Entries shown.
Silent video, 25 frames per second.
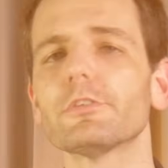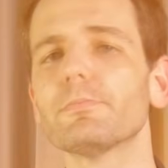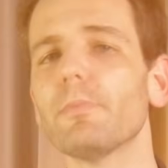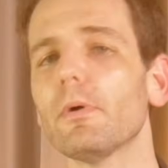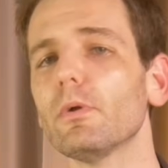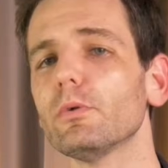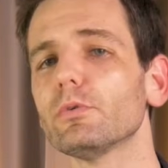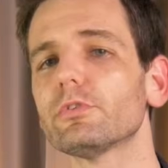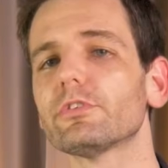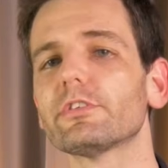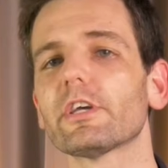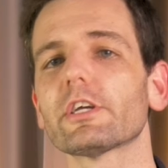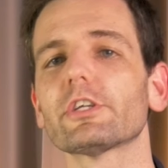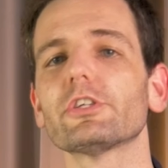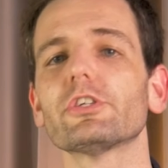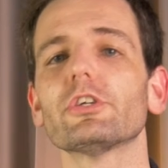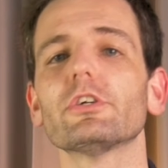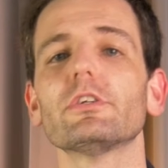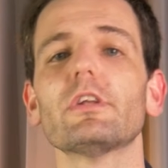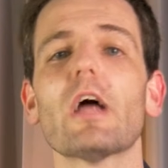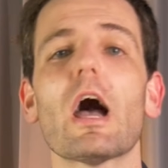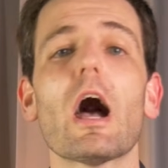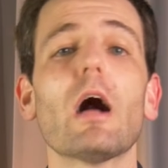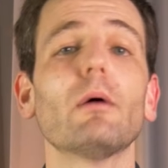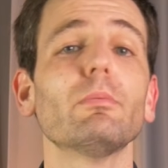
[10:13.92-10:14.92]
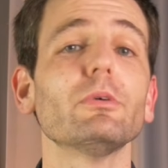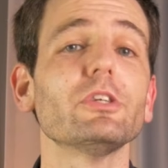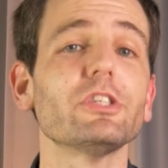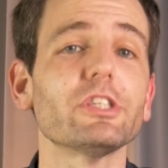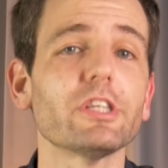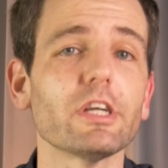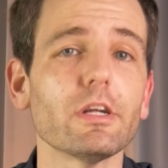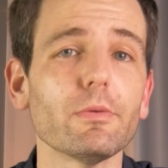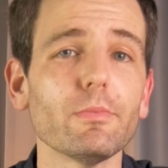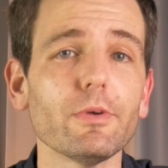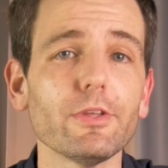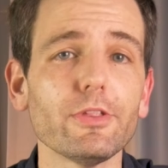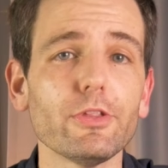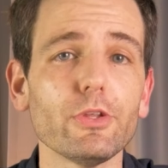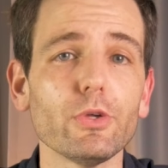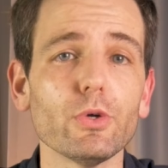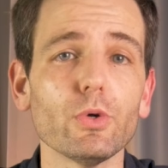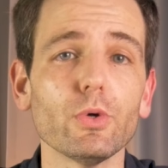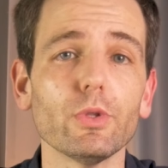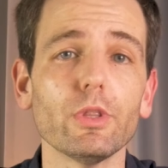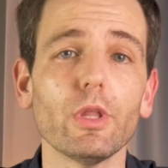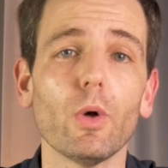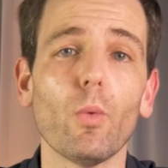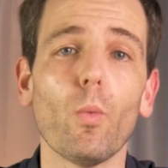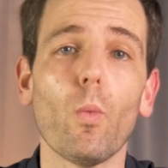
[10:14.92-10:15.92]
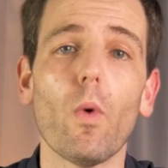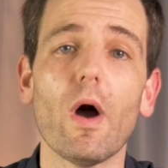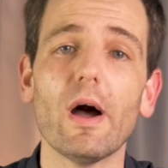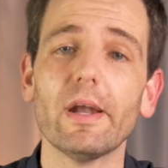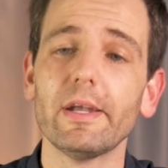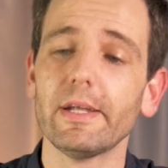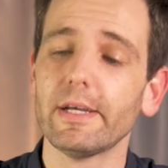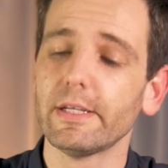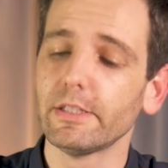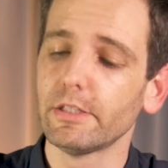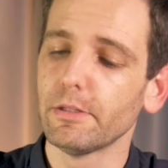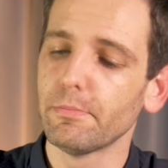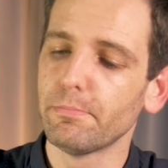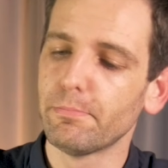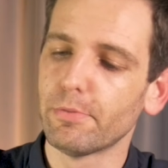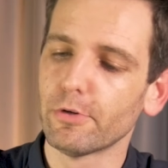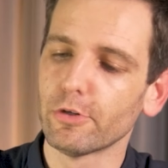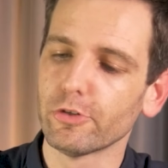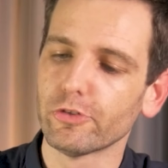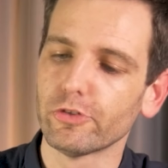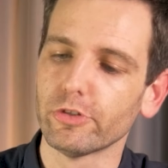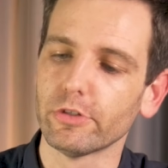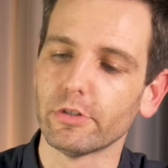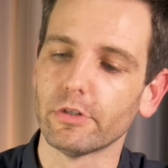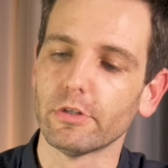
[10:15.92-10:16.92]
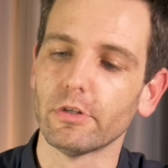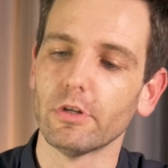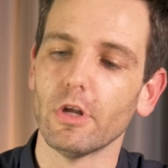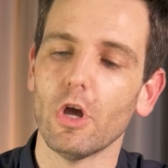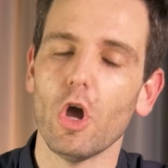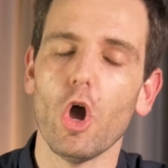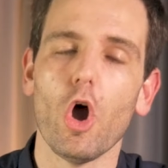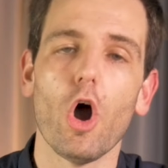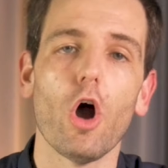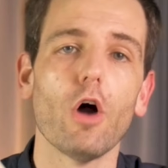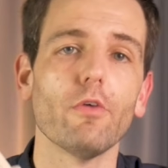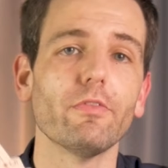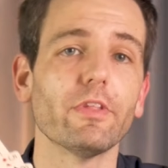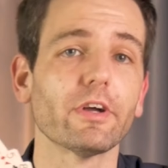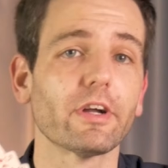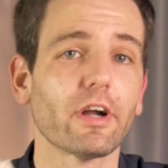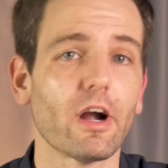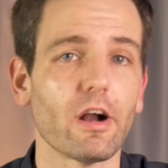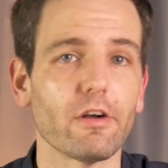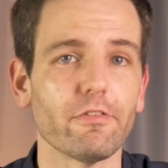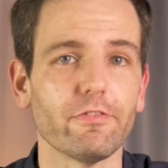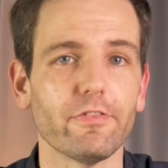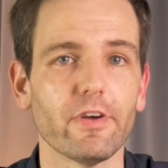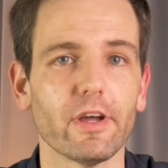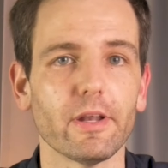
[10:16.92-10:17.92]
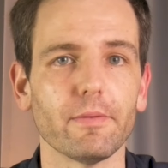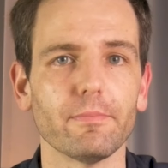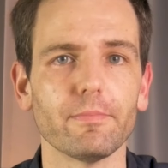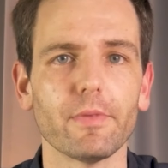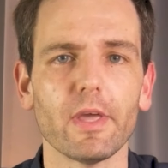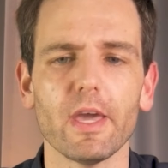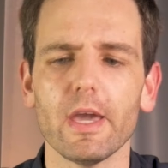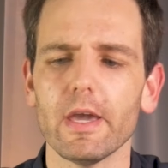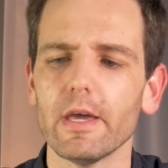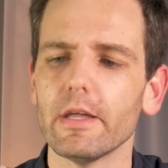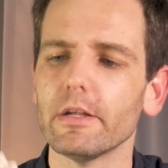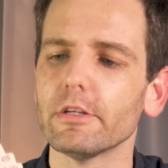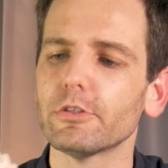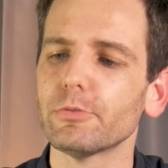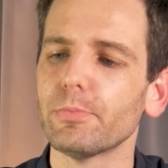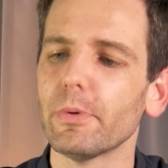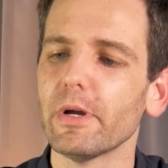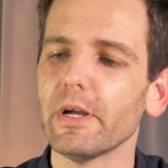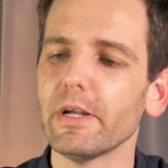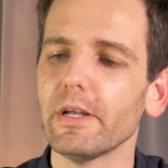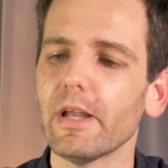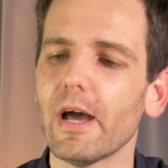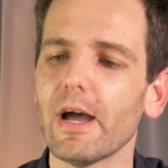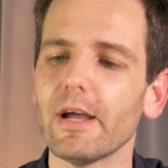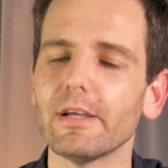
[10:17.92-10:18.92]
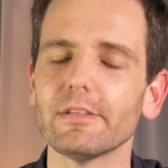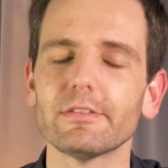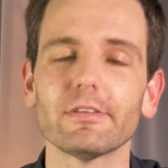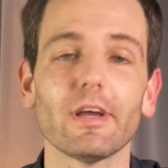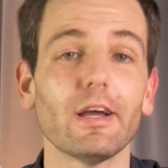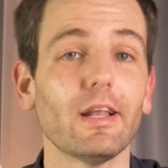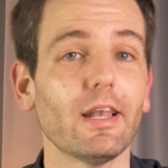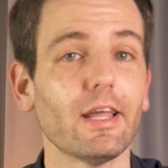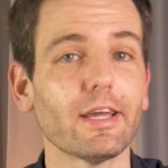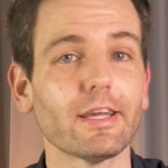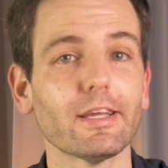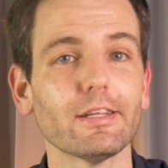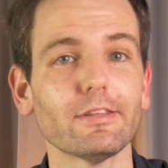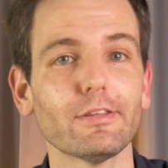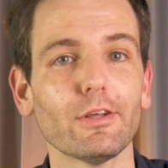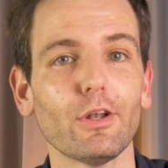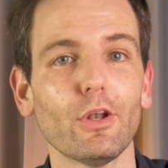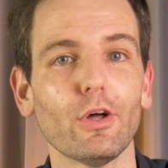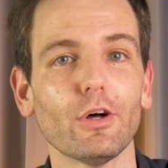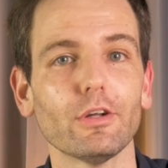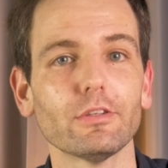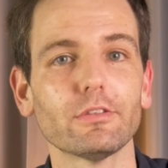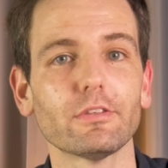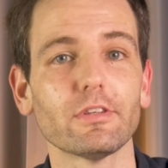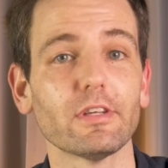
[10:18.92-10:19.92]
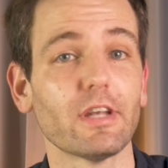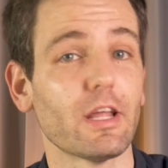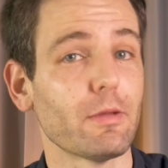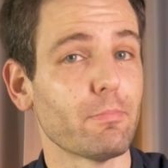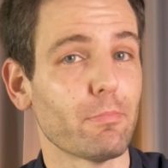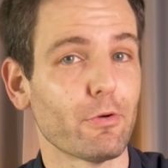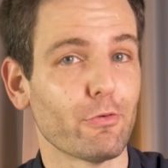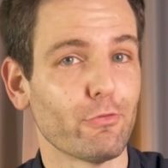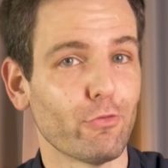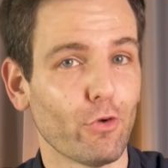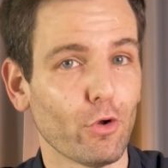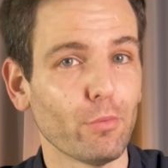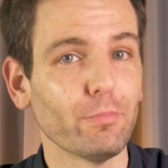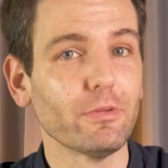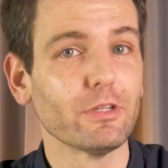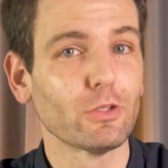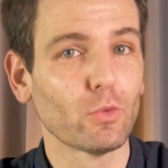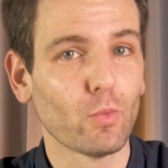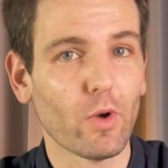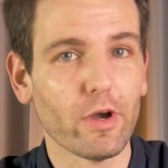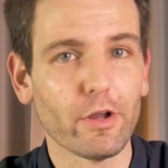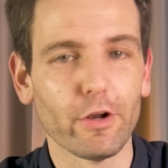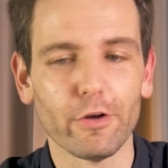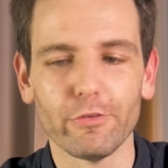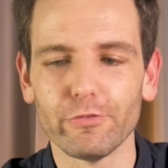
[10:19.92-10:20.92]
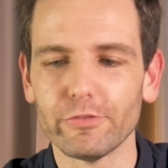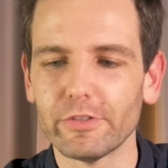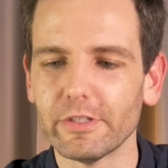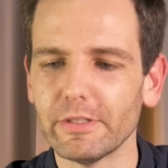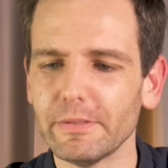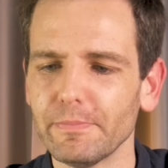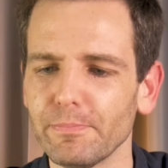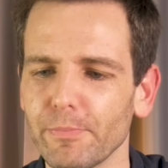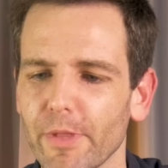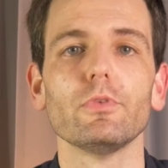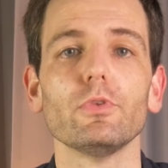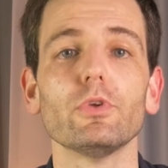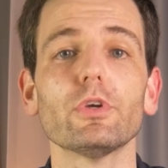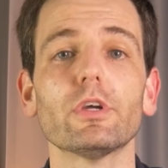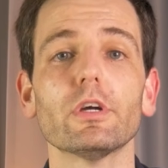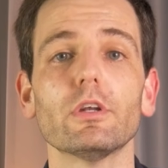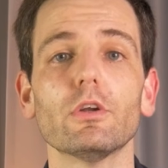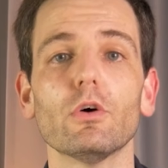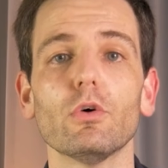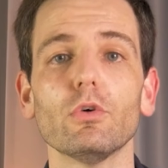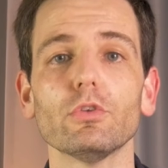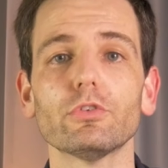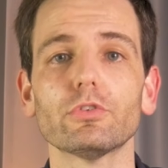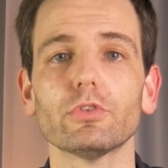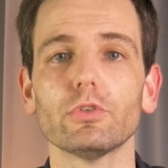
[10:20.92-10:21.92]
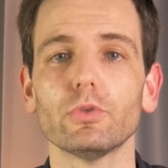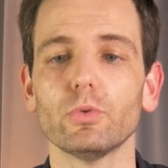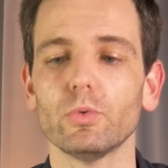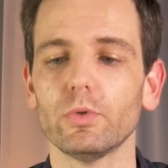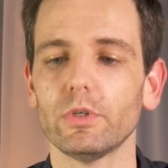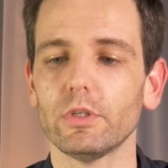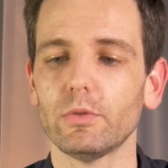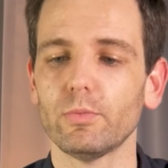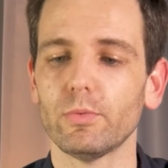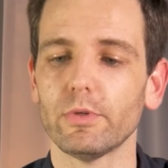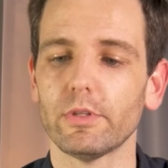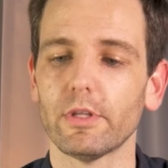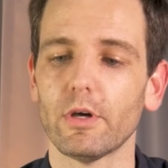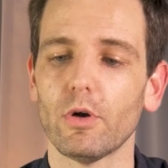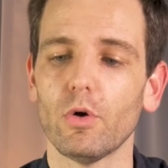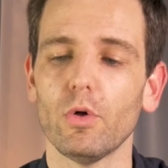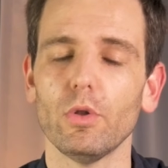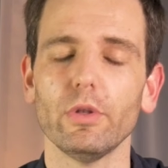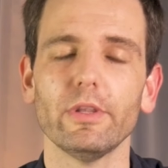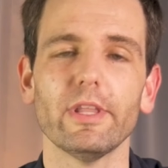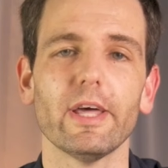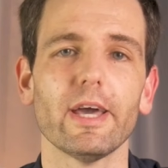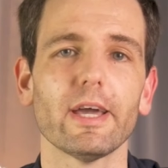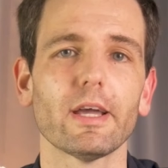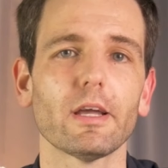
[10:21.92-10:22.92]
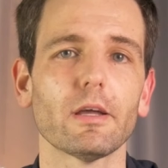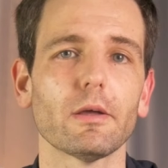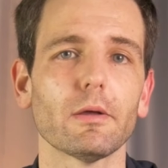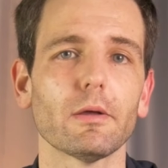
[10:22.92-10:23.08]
bonus section, I'll be sharing with you the one-handed version of the car fan. It is very nice, I like it a lot, and I perform it quite often. You can also do it with the whole deck,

Exercise.
Would you reproduce the records exactly as they stand, but without the pictures?

Reply to the exercise.
Silent video, 25 frames per second.
[10:13.92-10:14.92]
[10:14.92-10:15.92]
[10:15.92-10:16.92]
[10:16.92-10:17.92]
[10:17.92-10:18.92]
[10:18.92-10:19.92]
[10:19.92-10:20.92]
[10:20.92-10:21.92]
[10:21.92-10:22.92]
[10:22.92-10:23.08]
bonus section, I'll be sharing with you the one-handed version of the car fan. It is very nice, I like it a lot, and I perform it quite often. You can also do it with the whole deck,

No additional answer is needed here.